Task brief: The answer is the full set of records, given again exactly and without images.

(Data excerpts)
=== Section Start ===

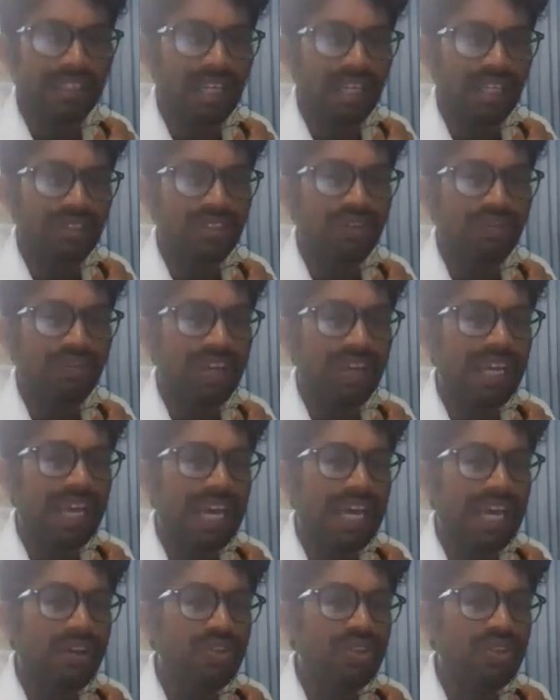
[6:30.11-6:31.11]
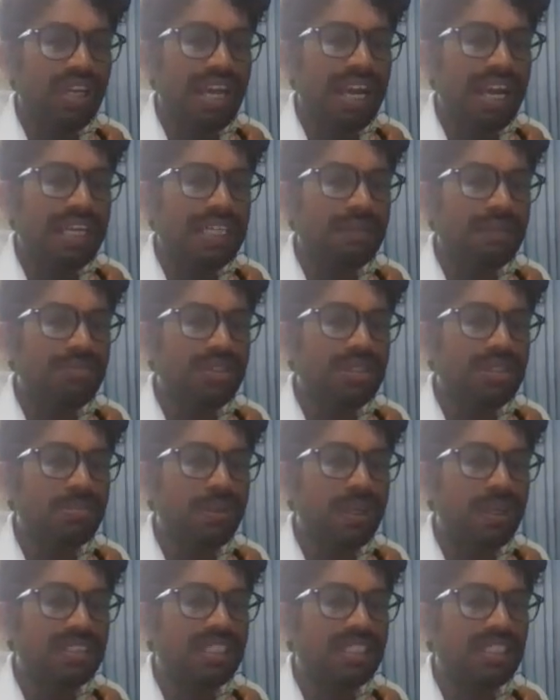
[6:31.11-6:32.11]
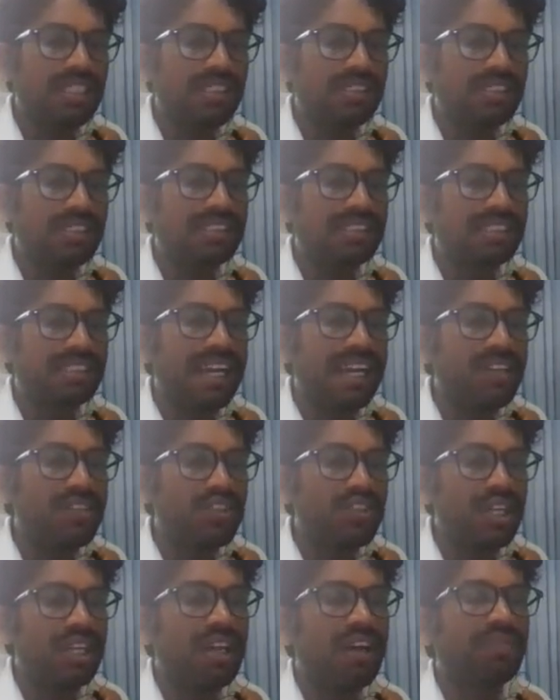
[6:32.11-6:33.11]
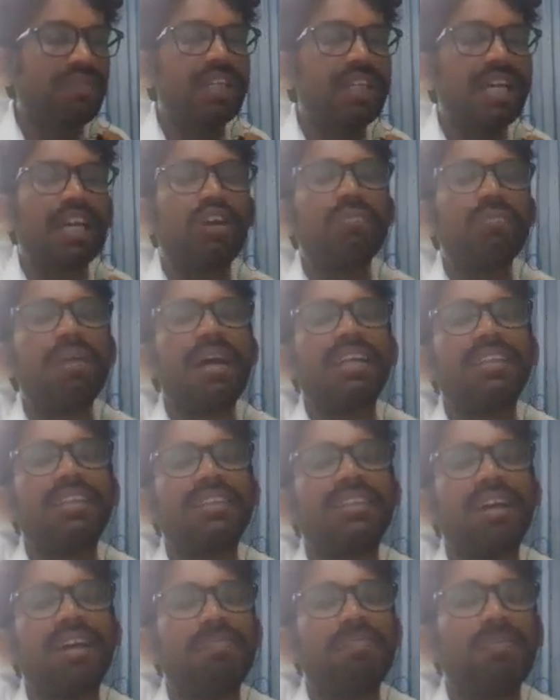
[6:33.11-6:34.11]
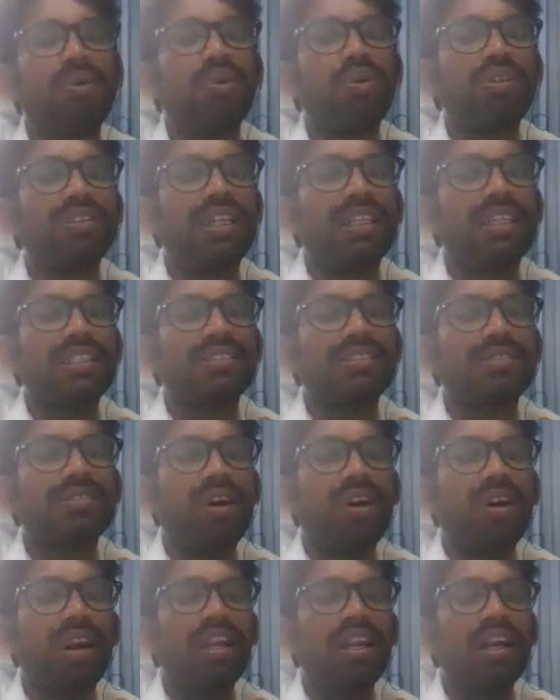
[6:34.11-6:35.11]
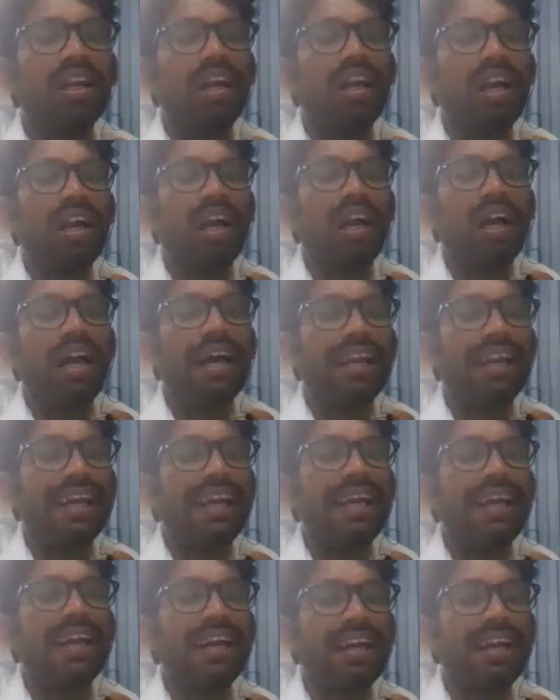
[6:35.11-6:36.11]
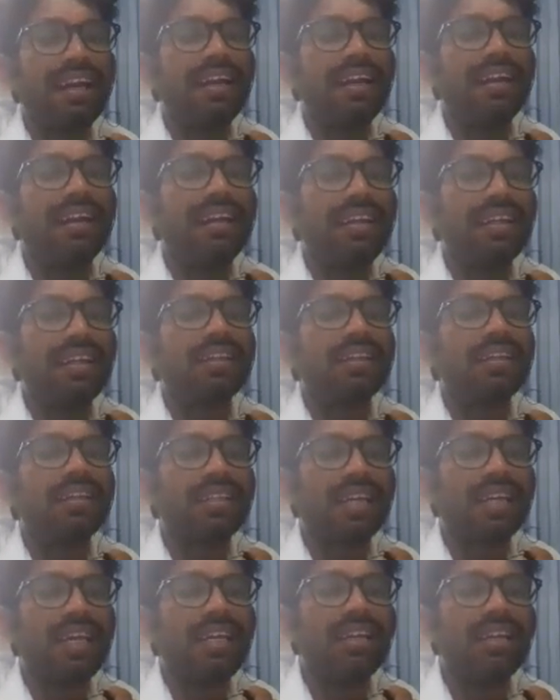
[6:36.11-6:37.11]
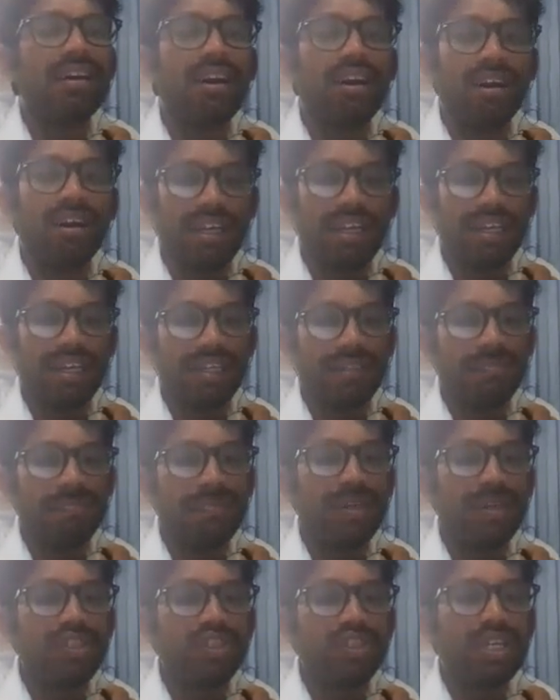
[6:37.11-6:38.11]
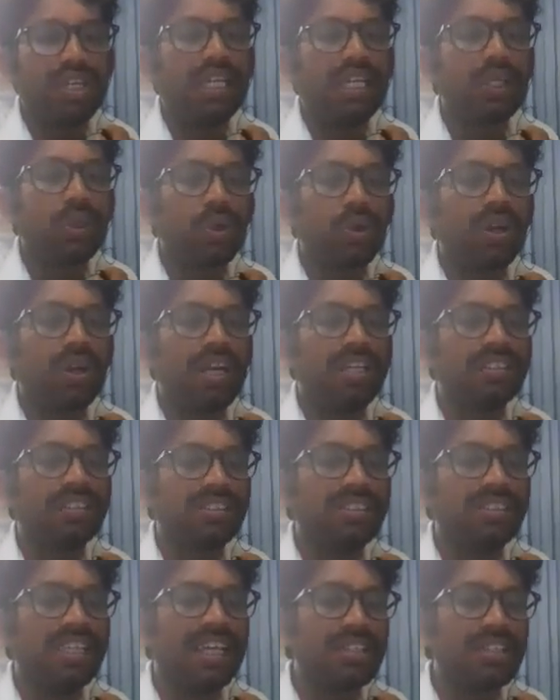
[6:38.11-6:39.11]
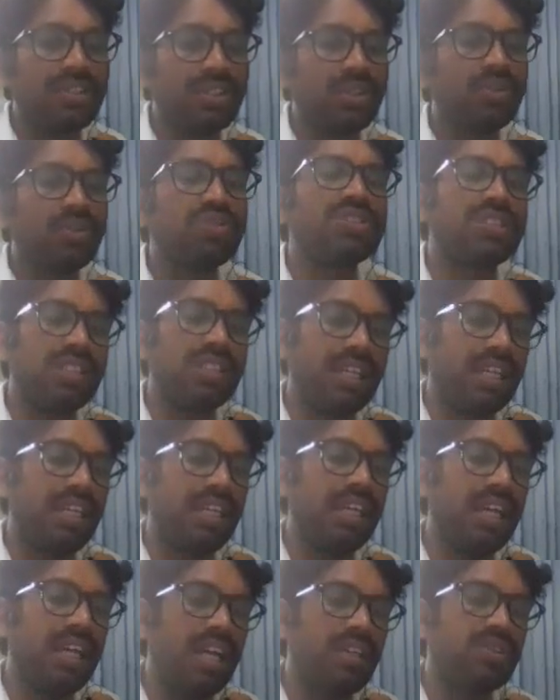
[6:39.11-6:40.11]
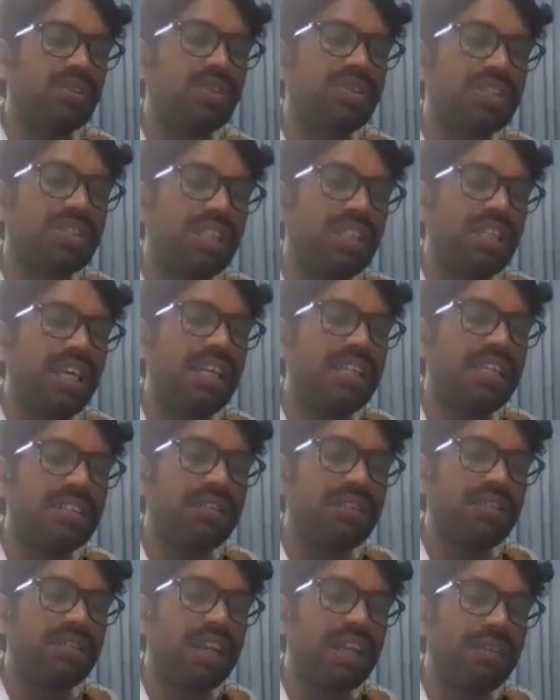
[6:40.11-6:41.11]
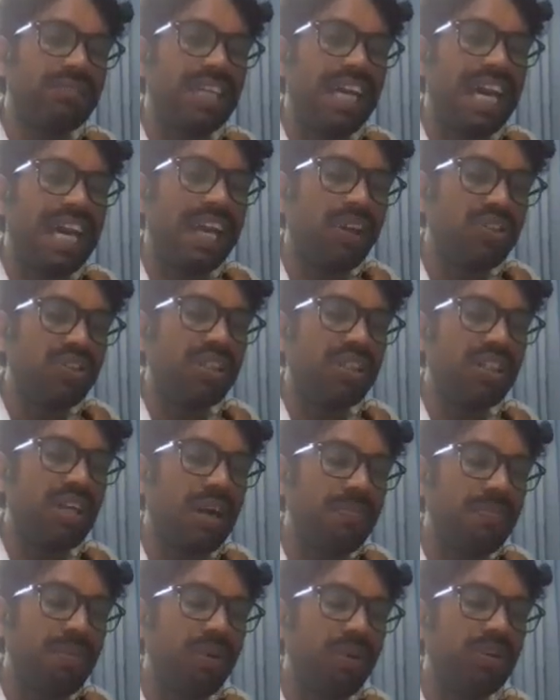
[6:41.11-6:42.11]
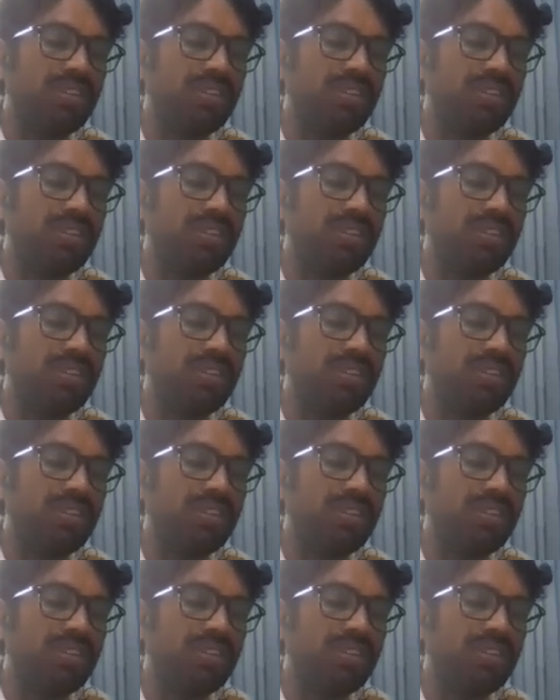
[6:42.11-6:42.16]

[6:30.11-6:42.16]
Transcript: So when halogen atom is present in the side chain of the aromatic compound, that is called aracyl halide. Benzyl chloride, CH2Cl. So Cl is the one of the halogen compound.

=== Section End ===

Response:
[6:30.11-6:31.11]
[6:31.11-6:32.11]
[6:32.11-6:33.11]
[6:33.11-6:34.11]
[6:34.11-6:35.11]
[6:35.11-6:36.11]
[6:36.11-6:37.11]
[6:37.11-6:38.11]
[6:38.11-6:39.11]
[6:39.11-6:40.11]
[6:40.11-6:41.11]
[6:41.11-6:42.11]
[6:42.11-6:42.16]

[6:30.11-6:42.16]
Transcript: So when halogen atom is present in the side chain of the aromatic compound, that is called aracyl halide. Benzyl chloride, CH2Cl. So Cl is the one of the halogen compound.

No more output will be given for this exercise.